One of the funniest and most exemplary of Michael’s goodbyes was with Oscar, whom he gives a crudely-made scarecrow (in honor of Oscar’s “brains”). The gift is ridiculous, and you laugh at it—but then we cut to Michael, who is cracking himself up over Oscar’s condescending thanks over the present, which Michael created on purpose to look like it was made “by a two-year-old.” (“He has the lowest opinion of me of anyone ever!”) An earlier version of Michael could never have done this—he couldn’t have been self-aware enough to realize how Oscar saw him, sophisticated enough to play into it or mature enough to laugh about it, entirely in good humor.

Just as your last day on a job is not necessarily going to be your most memorable, this episode, with its necessarily checking-off-a-list structure, may not be remembered eventually as one of The Office’s all-time best. But Daniels came up with the excellent device of having Michael go through the process of saying goodbye to everyone, one by one, without their knowing that he was saying goodbye for the last time. The Office is at its best—as is Carell’s performance—when it’s playing with the tension between outer facades and inner feelings.

And watching the tension on Carell’s face as Michael, the worst-secret-keeper in America, struggles not to let on that he’s going for good at 4 p.m., gave what could have been one long curtain call a special emotional resonance. Having Michael try to deflect his sadness by trotting “Ping” into his last staff meeting was the most moving use of a racist comic persona I ever expect to see.

At the same time, “Goodbye, Michael” allowed us to see the distinctive relationships that Michael has established with each of his coworkers. Dwight has often stretched the bounds of cartoonishness, but it was good to be reminded that, yes, Rainn Wilson is an actor; the way he showed Dwight containing his emotion by trying to critique Michael’s recommendation while reading it was measured and excellent. God help me, Dwight Schrute made me cry.

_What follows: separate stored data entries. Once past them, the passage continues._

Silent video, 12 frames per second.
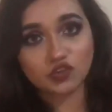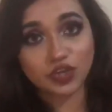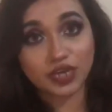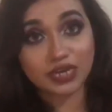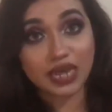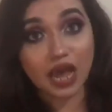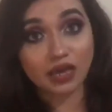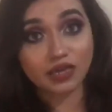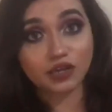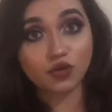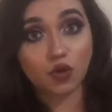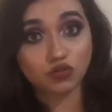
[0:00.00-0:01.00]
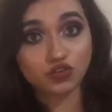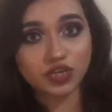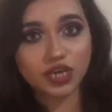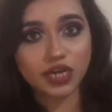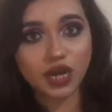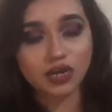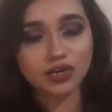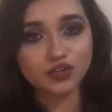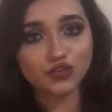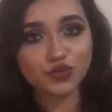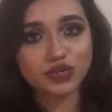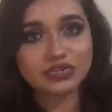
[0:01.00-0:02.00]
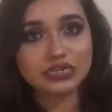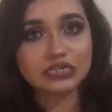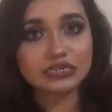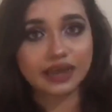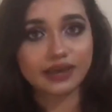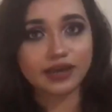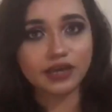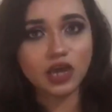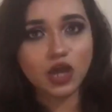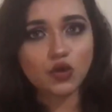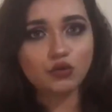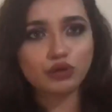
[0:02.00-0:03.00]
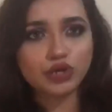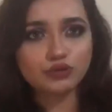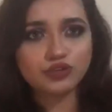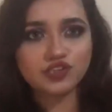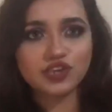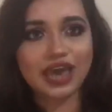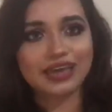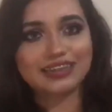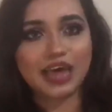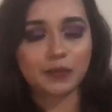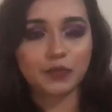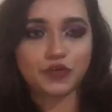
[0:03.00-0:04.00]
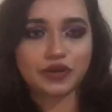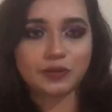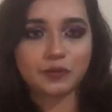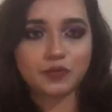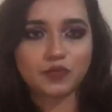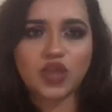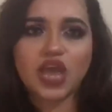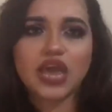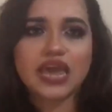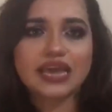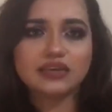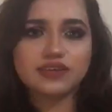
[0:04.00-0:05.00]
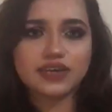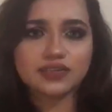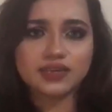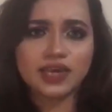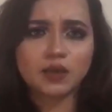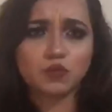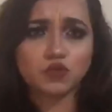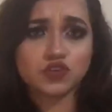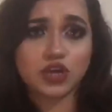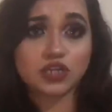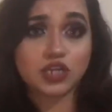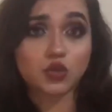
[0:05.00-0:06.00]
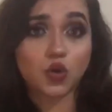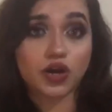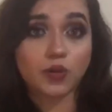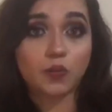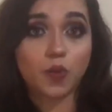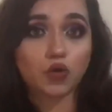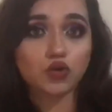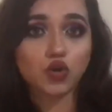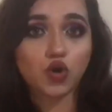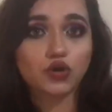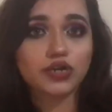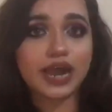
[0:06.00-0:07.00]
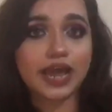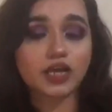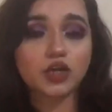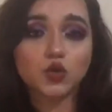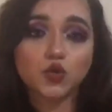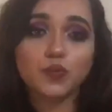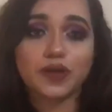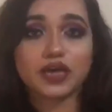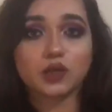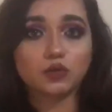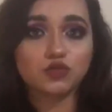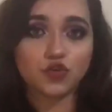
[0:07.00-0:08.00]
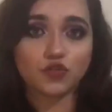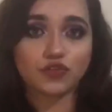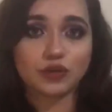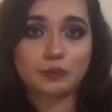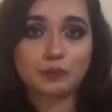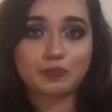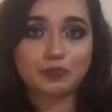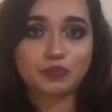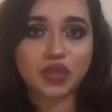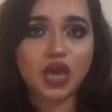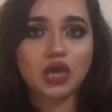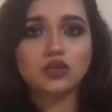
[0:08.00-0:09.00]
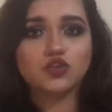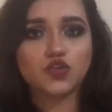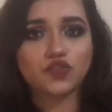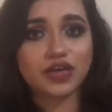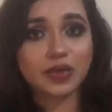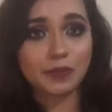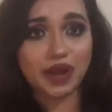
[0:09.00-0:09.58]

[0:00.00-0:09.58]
সেখানে আগে রহস্যে ঘেরা রেস্টুরেন্টের জায়গায় গড়ে উঠেছে এক লাইব্রেরি এই জায়গা থেকে মুসকানকে ধরার বড় ধরনের এক ক্লু পেয়ে গেল সফা সফা কি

The episode also returned to the show’s structural roots, with several references to the documentary crew that (wisely) the show does not call too much overt attention to. (“You guys are filming people when we go to the bathroom now?”) The last allusion was absolutely beautiful: “Hey, will you guys let me know if this ever airs?” Michael says—an un-mics himself, effectively cutting himself off from us after seven seasons. Then Pam catches up with him at the last moment at the airport, saying goodbye to him silently outside of microphone range (a device the show has occasionally used for past, earned emotional moments like Jim’s learning that Pam was pregnant).

When The Office began, it would have been hard to imagine that it would become a story of personal growth, but that’s what it turned into. Michael Scott never became perfect, but over the seasons—from the first introduction to his horrible time with Jan to the Michael Scott Paper Company and finally reaching happiness with Holly—we saw him become ready to stand on his own. Although the show didn’t harp on it, the show was really about Michael’s search for family: even more than he wanted to be a comedian or a movie director, Michael wanted to be a husband and a dad, but he had to go a long way to be ready for it.

And for a long time, the Scranton branch was the practice family that helped him learn—at the end of which, he was ready to walk down the hall of that airport terminal and, finally, fly.